Goal of the exercise: Every record below should be repeated word for word, with the pictures left out.

Dataset entries
···
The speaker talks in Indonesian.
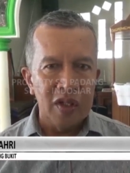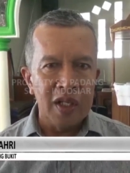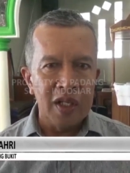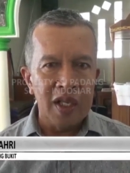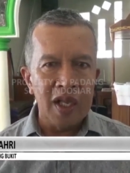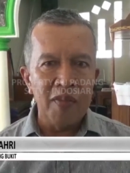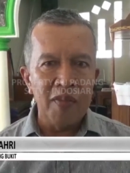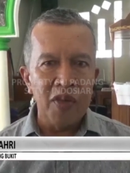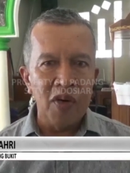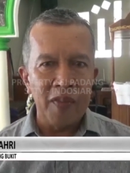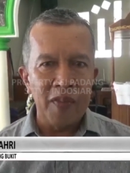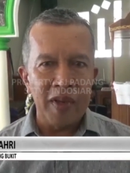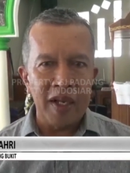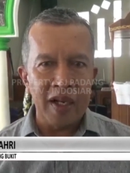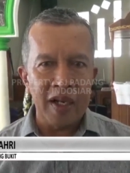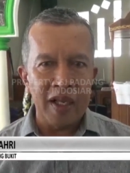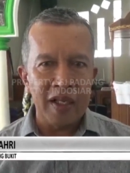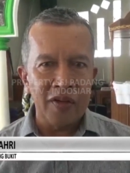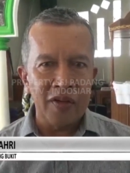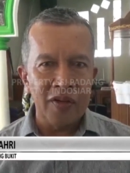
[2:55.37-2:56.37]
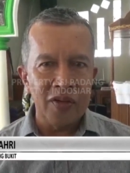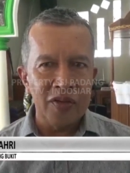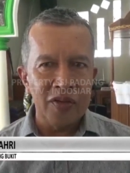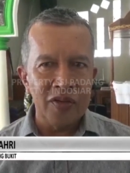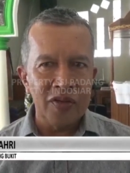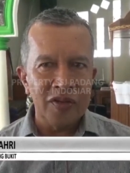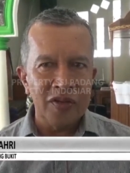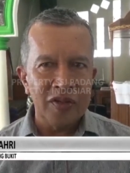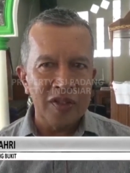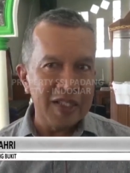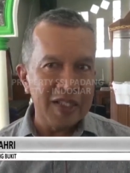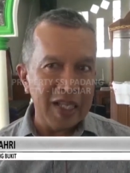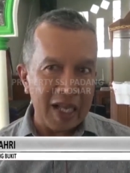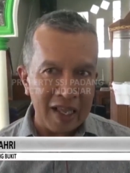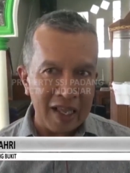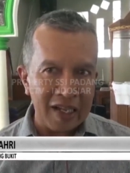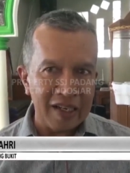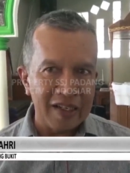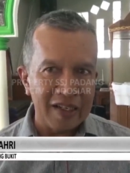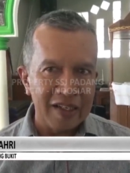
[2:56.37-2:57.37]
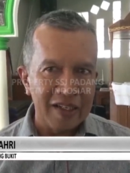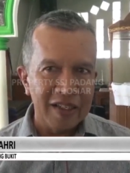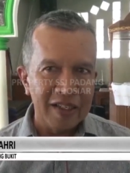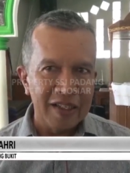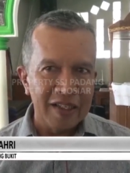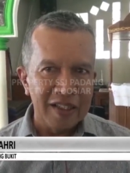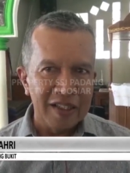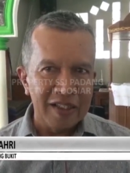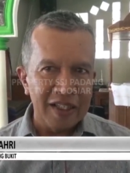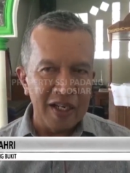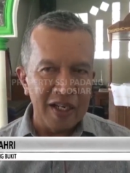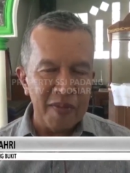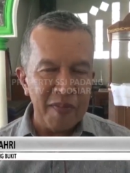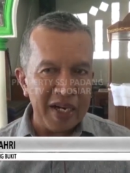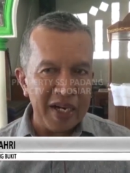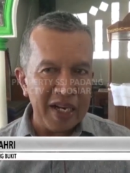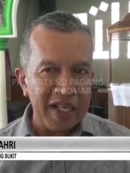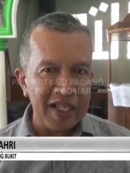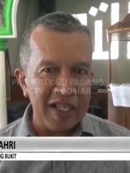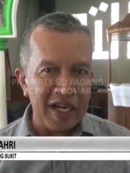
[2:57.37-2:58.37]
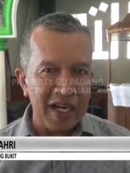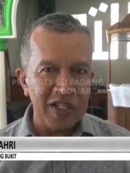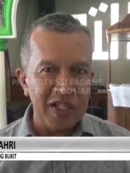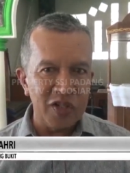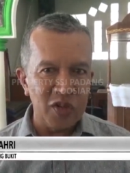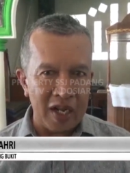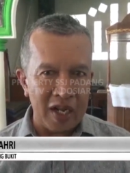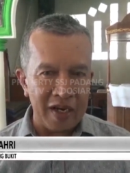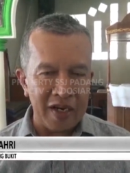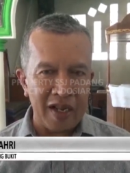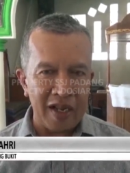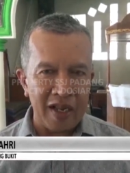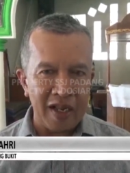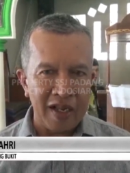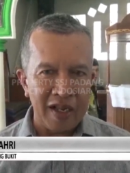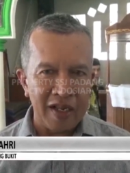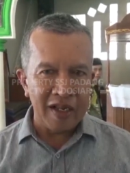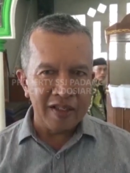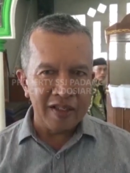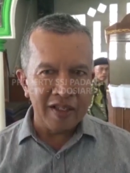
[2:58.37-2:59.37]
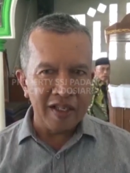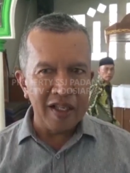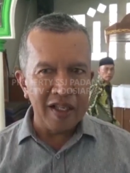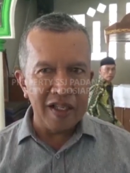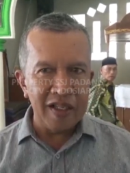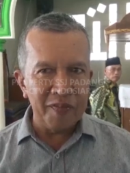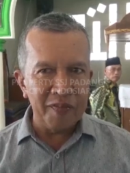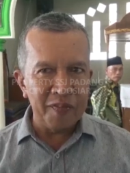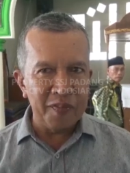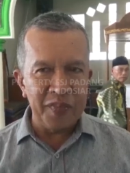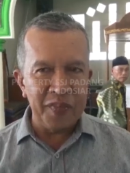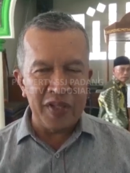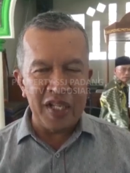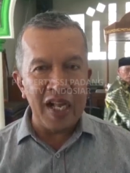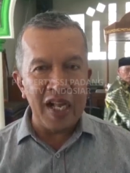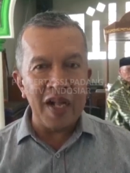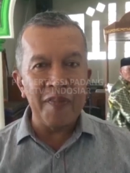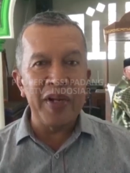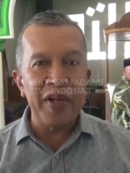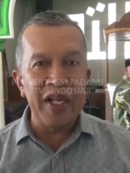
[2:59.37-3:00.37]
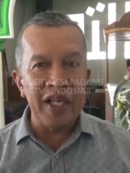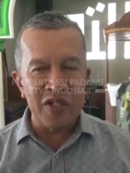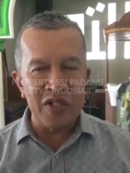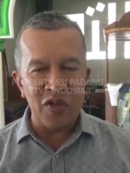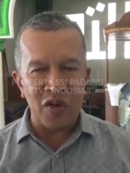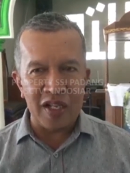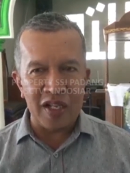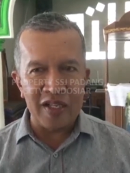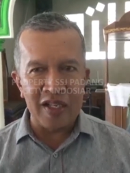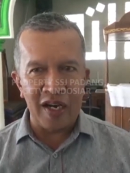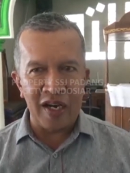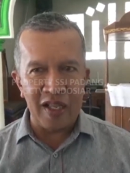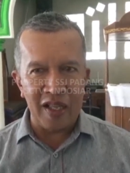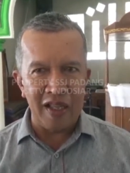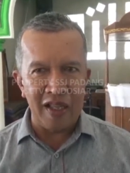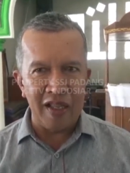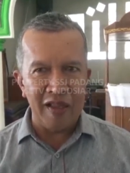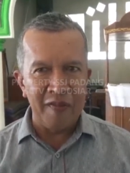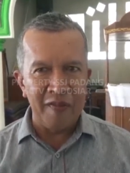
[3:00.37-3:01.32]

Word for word: yang belum ada itu jalan jadi badan jalannya sudah ada jadi tinggal pengecorannya lagi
···
Answer below:
The speaker talks in Indonesian.
[2:55.37-2:56.37]
[2:56.37-2:57.37]
[2:57.37-2:58.37]
[2:58.37-2:59.37]
[2:59.37-3:00.37]
[3:00.37-3:01.32]

Word for word: yang belum ada itu jalan jadi badan jalannya sudah ada jadi tinggal pengecorannya lagi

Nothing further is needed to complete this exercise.